Your assignment:
Starting at the line that contains "[00:00:03.00 to 00:00:04.00]", output each line exactly as written through the end of the listing below, but leave out the pictures.

Available records:
☆ ☆ ☆ ☆ ☆

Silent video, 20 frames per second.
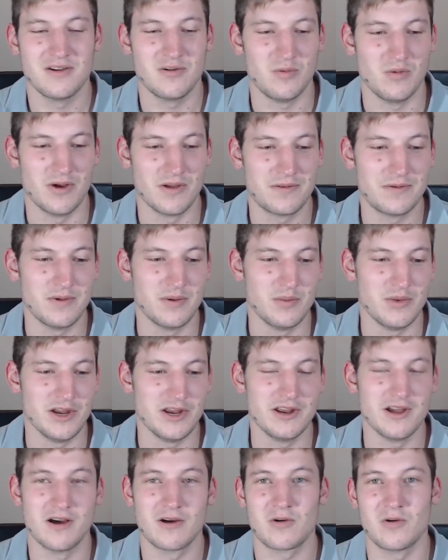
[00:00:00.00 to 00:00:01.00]
with the
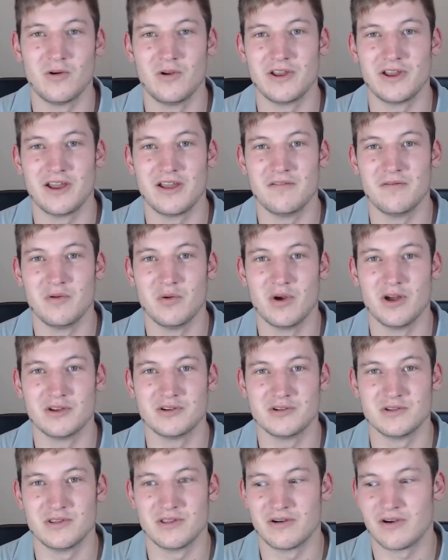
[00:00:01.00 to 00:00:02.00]
media calling everyone
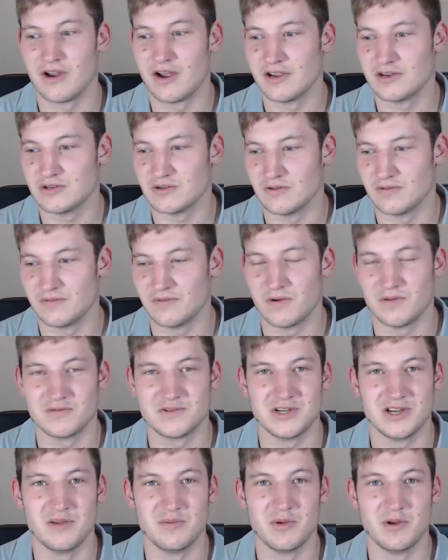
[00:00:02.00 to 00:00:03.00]
to the right of
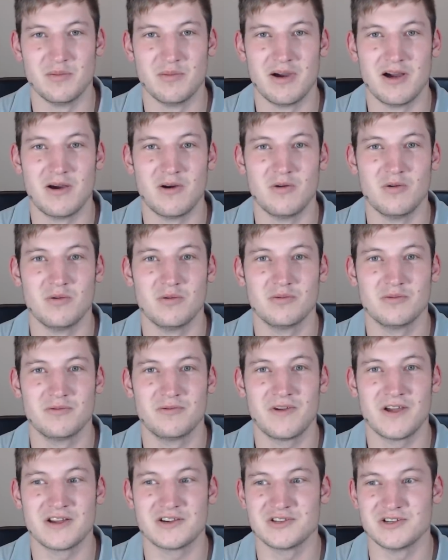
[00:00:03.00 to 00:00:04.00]
Chairman Mao
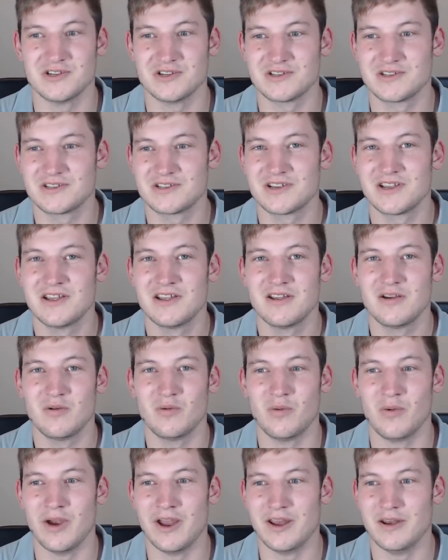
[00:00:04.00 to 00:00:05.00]
fascists,
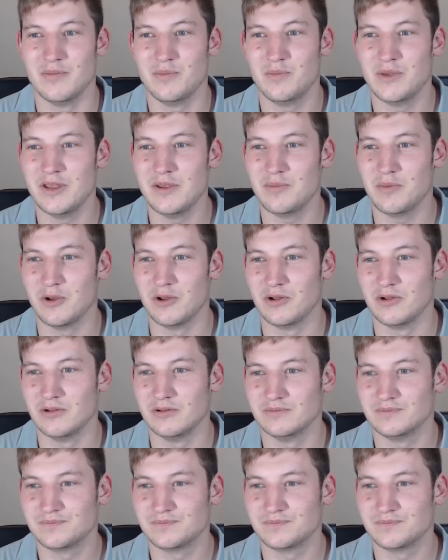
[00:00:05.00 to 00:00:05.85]
when people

☆ ☆ ☆ ☆ ☆

Response to the exercise:
[00:00:03.00 to 00:00:04.00]
Chairman Mao
[00:00:04.00 to 00:00:05.00]
fascists,
[00:00:05.00 to 00:00:05.85]
when people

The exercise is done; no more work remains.